You know, they talk about using fullerine carbon to make the space elevator or a sky hook. Any material strong enough to make a sky hook or space elevator will certainly be strong enough to make artificial islands in the ocean that can withstand any typhoon or rogue waves that get thrown at them. Even the sky hook is several thousand kilometers in length. An artificial island has to be only about 6 kilometers high.

I am very much into the ocean city-state (Hong Kong ver 2.0) concept.

Friday, 08 January, 2010  
Blogger al fin said...

Building a platform for a seamount seastead will require some creative engineering. But the payoff is likely to be substantial.

To create another Hong Kong or Singapore, you will need a fairly large seastead, and a lot of bright creative entrepreneurs and financiers. You also need a quick route to the world's markets -- good acess for sea freight and air transport.

Saturday, 09 January, 2010  
Anonymous Anonymous said...

In your post you link to a seastead forum discussion that touches on using concrete piers to support a microstate. Seeing the seastead link brought up something I have been thinking about for a couple of months now. Concrete could conceivable be used as a construction material in space. This sounds loony, maybe even asinine, but I think I have worked out how such a construction method could be used in near earth orbit allowing us to build large geometrically simple structures such as massive spheres and cylinders for space colonies.

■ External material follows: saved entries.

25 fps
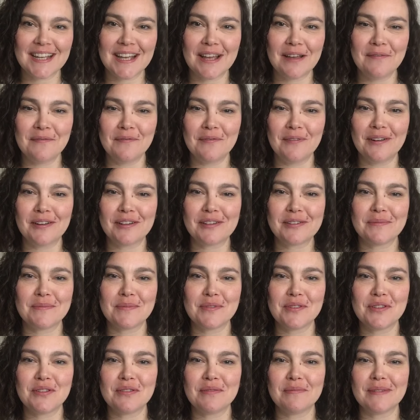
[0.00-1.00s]
and welcome
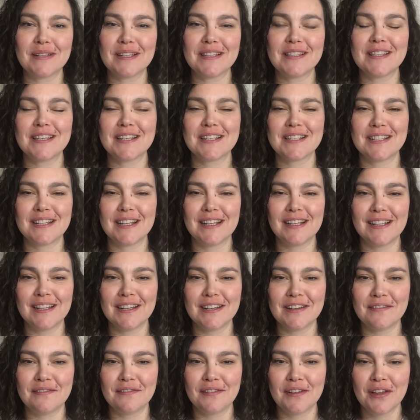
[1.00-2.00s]
to my Thursday
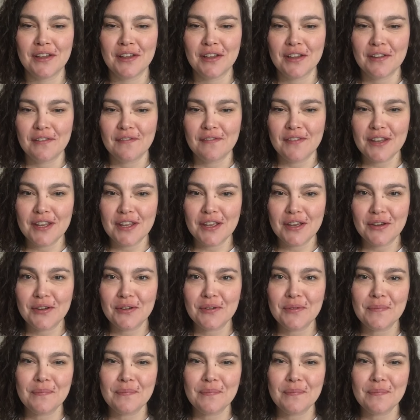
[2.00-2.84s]
live video,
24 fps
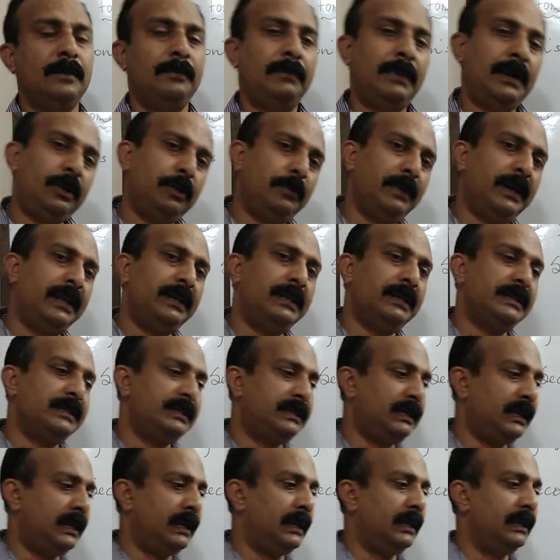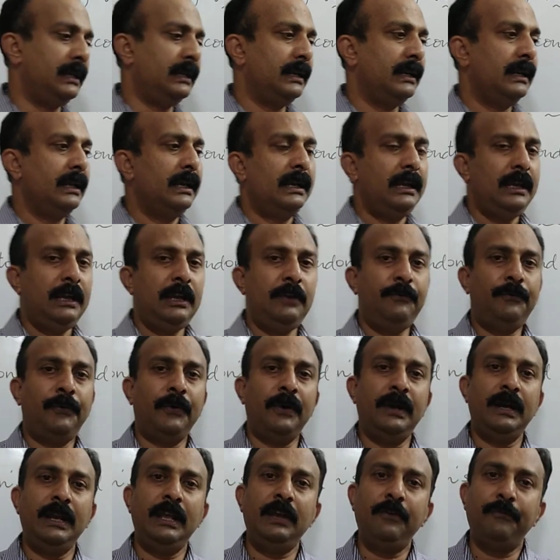But you might have seen, if
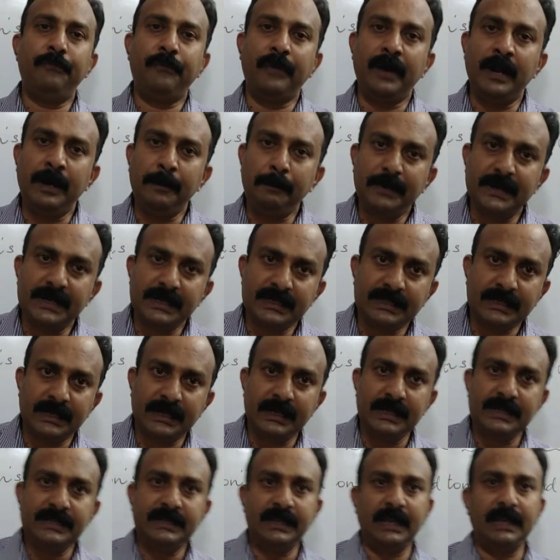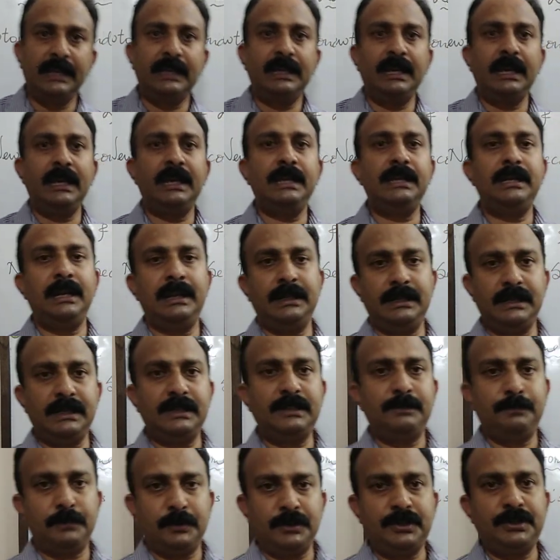only one person is engaged in
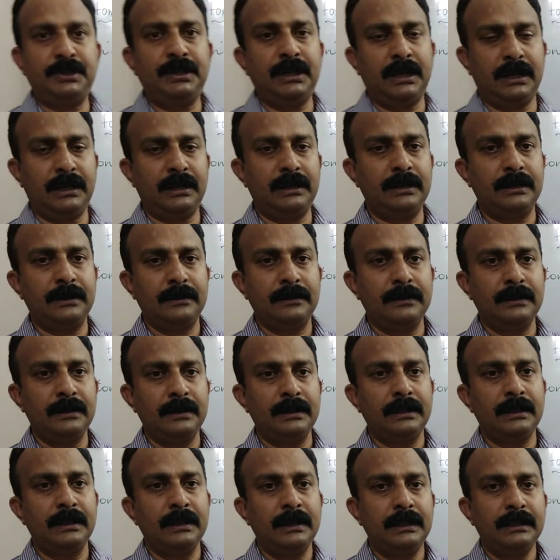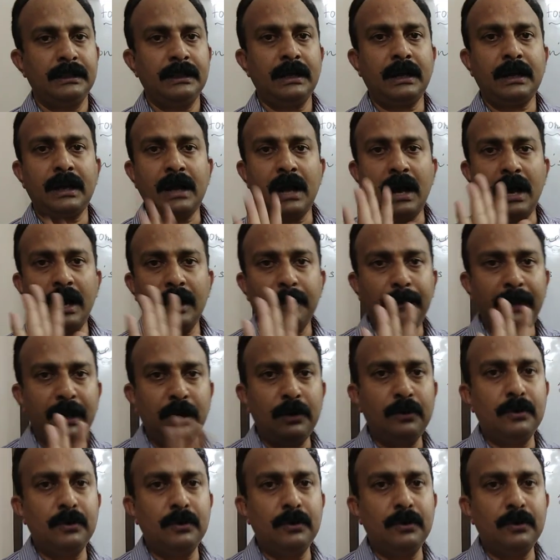this pushing, the car may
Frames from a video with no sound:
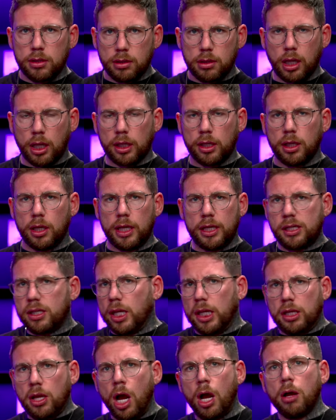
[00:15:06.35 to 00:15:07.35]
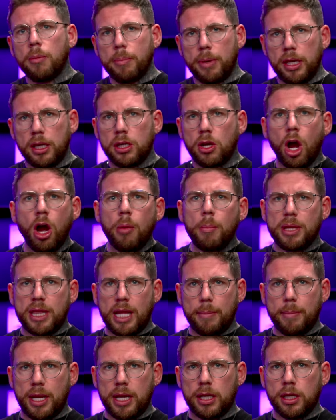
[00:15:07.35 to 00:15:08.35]
Like, it can't be. It can't be
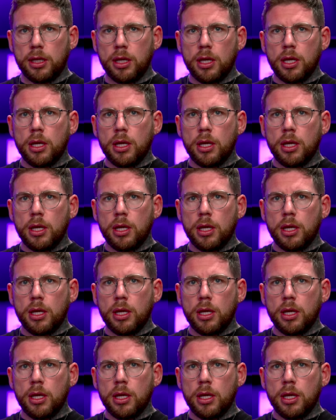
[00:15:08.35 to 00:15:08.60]
that many.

Let me describe how a sphere would be formed in space. At an orbiting drydock a large solar shield would be unfurled to prevent massive swings in temperature. This solar shield would essentially be a cylinder with one end closed and the open end permanently pointed at earth, which since the drydock would be orbiting low enough would prevent the sun from shining directly into the workspace.

In the workspace an spherical textile form would be inflatedd, and then a second form would be inflated inside the first form. Since the forms are not reusable ideally the inner and outer forms would be stitched together as a single piece with tiny fibers running from the inner form to the outer form keeping them in perfect alignment. Most types of concrete must have internal reinforcement in order to overcome tensile forces and to increase compressive strength, but steel rebar is not a practical building material in space. Fiber reinforcement has been suggested here on earth as a replacement for rebar, since certain types and shapes have been hypothesized to impart higher tensile strength to the finished product. However, I believe that mixing in a fiber reinforcement is somewhat impractical in space and instead an advanced concrete that does not need reinforcement should be used. I propose the use of a next generation of this, or some other concrete using much purer materials.

By this method cylinders 1000m long and 150m wide could be built and then have floors installed internally.